Menurut Dr Aderka, penelitian dilakukan pada 12 pasien yang meninggal usai tertular COVID-19, mengungkapkan bahwa virus Corona terdeteksi di 13 persen sperma mereka.


"Ada penurunan 50 persen dalam volume, konsentrasi, dan motilitas sperma pada pasien dengan penyakit sedang, bahkan 30 hari setelah diagnosis," lanjut Dr Aderka.


Namun, ahli lain menanggapi kemungkinan menurunnya jumlah sperma tidak semata-mata didasari infeksi COVID-19. Mengapa?


Para ahli mengklaim bahwa itu lebih mungkin disebabkan oleh demam, salah satu gejala utama COVID-19 daripada penyebab langsung infeksi. Demam disebut dapat mempersulit tubuh untuk membuat sperma, tetapi produksinya pulih setelah infeksi berlalu.


"Orang yang terkena COVID-19 kemungkinan sedang tidak enak badan, bahkan influenza akan menyebabkan penurunan jumlah sperma untuk sementara," sebut Profesor Allan Pacey, mantan ketua British Fertility Society.

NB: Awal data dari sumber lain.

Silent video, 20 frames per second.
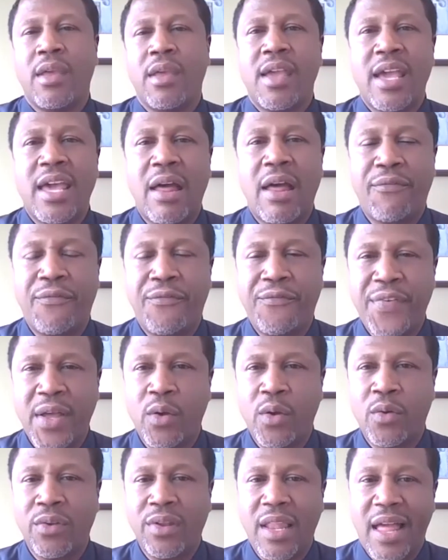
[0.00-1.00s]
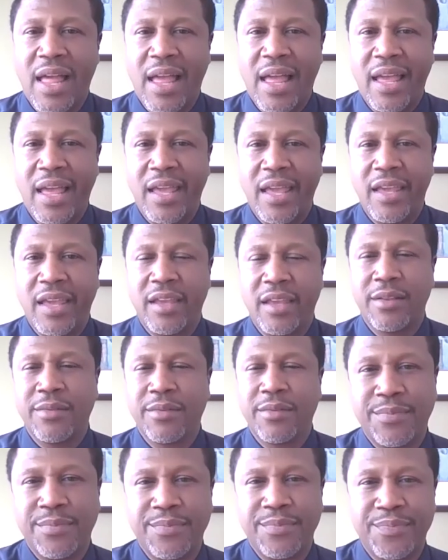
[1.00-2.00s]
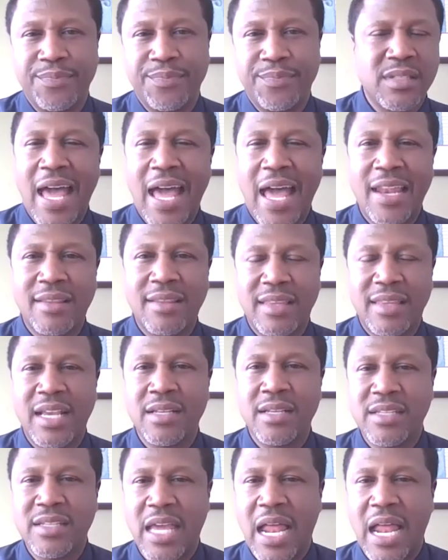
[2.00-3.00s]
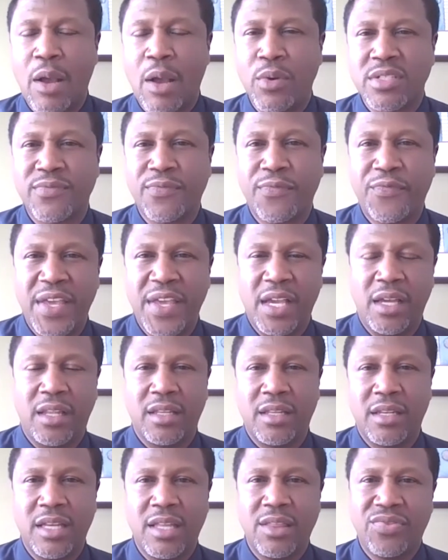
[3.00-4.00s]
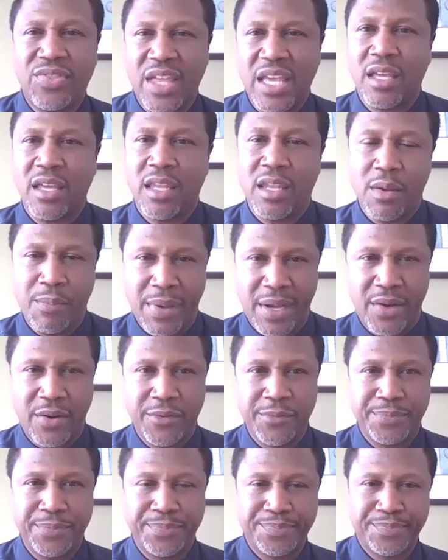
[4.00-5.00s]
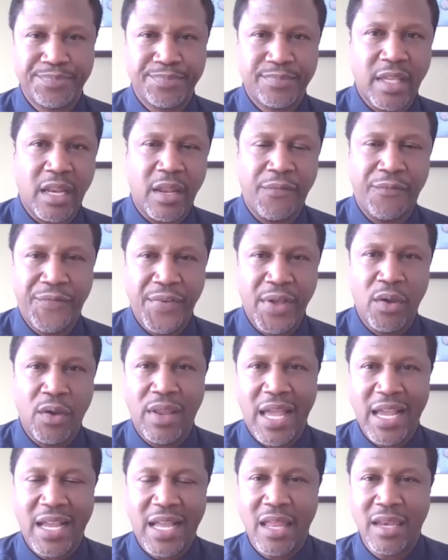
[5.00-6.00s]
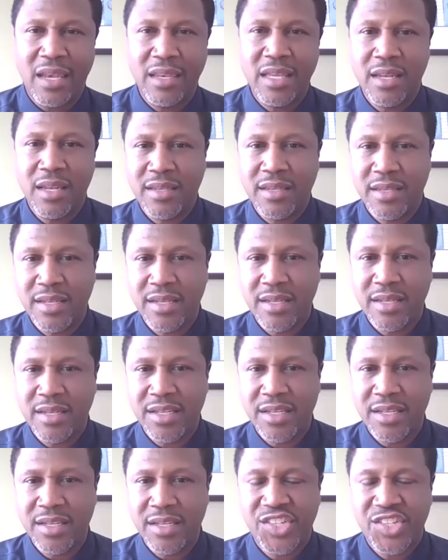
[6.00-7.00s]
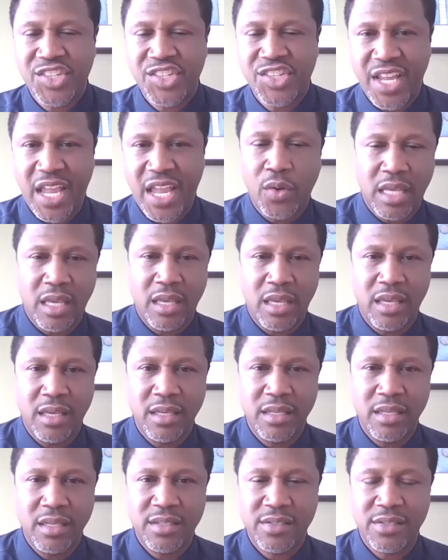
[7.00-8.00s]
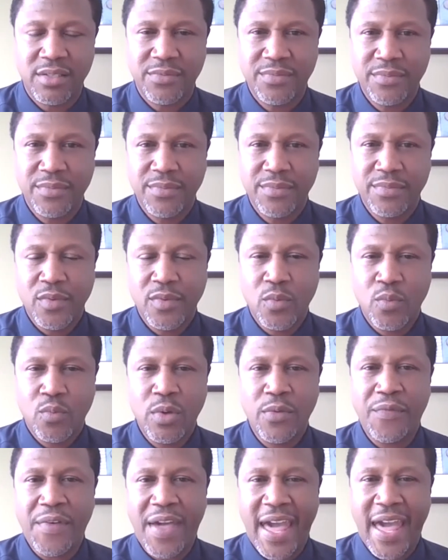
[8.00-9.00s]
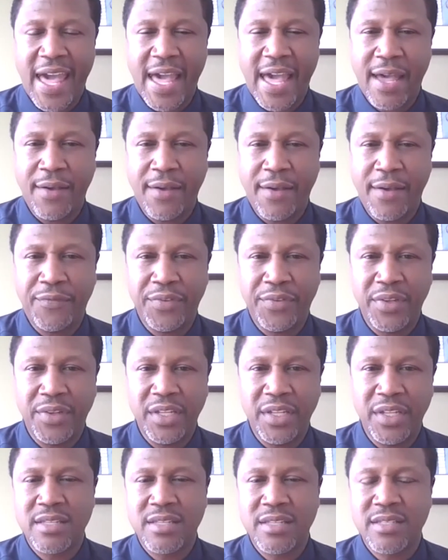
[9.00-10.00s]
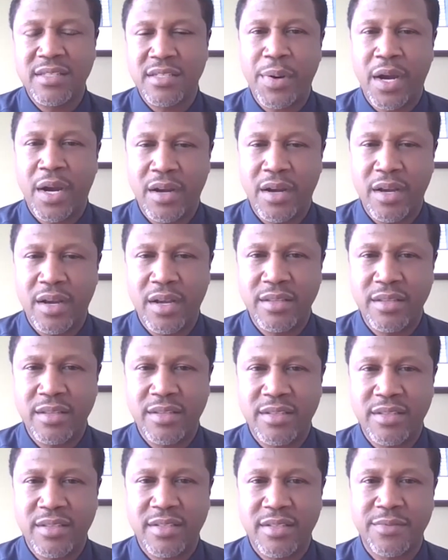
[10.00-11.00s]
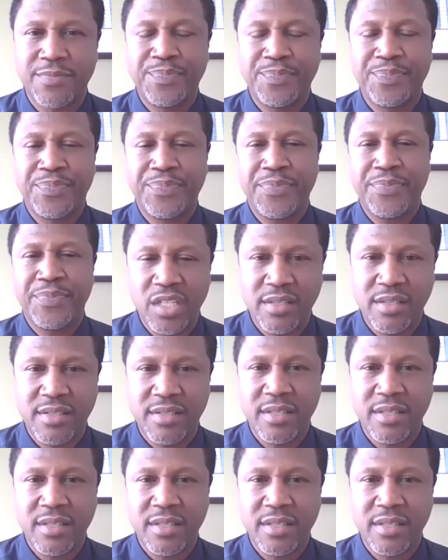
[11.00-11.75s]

And I felt like there's a lot of things that I was feeling and thinking about. And I felt like I needed to share those things with athletes and parents and coaches,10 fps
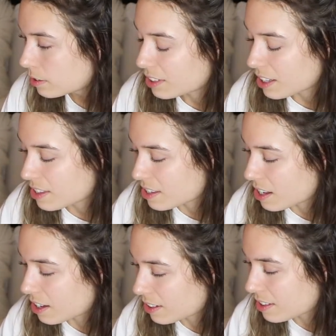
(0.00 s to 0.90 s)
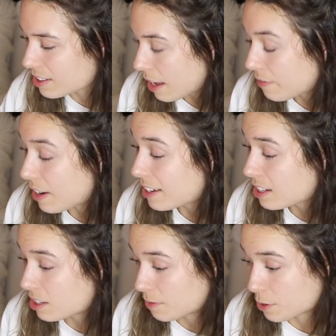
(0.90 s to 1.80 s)
That sucks. I find
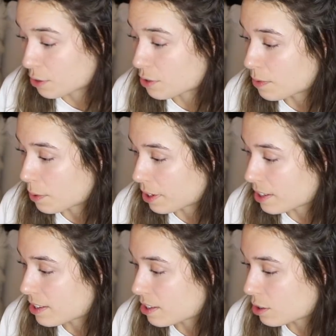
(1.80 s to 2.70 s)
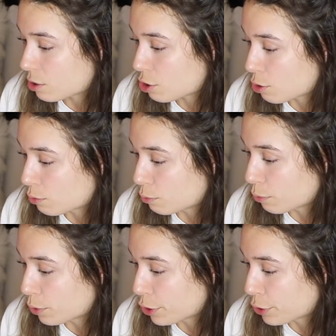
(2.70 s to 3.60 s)
it difficult to focus.
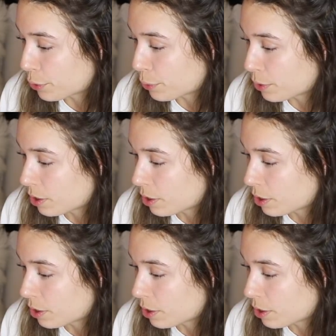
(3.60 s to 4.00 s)
True.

"Pertanyaannya adalah apakah itu permanen dan apakah itu dapat dipulihkan," lanjutnya.


Menanggapi studi tersebut, ia mengingatkan pasien yang meninggal usai terinfeksi COVID-19 memiliki kondisi tertentu yang umumnya lebih parah. Studi di Israel pun belum peer-reviewed.


"Mereka juga cenderung lebih tua, yang akan menyebabkan jumlah sperma mereka turun," katanya, menanggapi studi.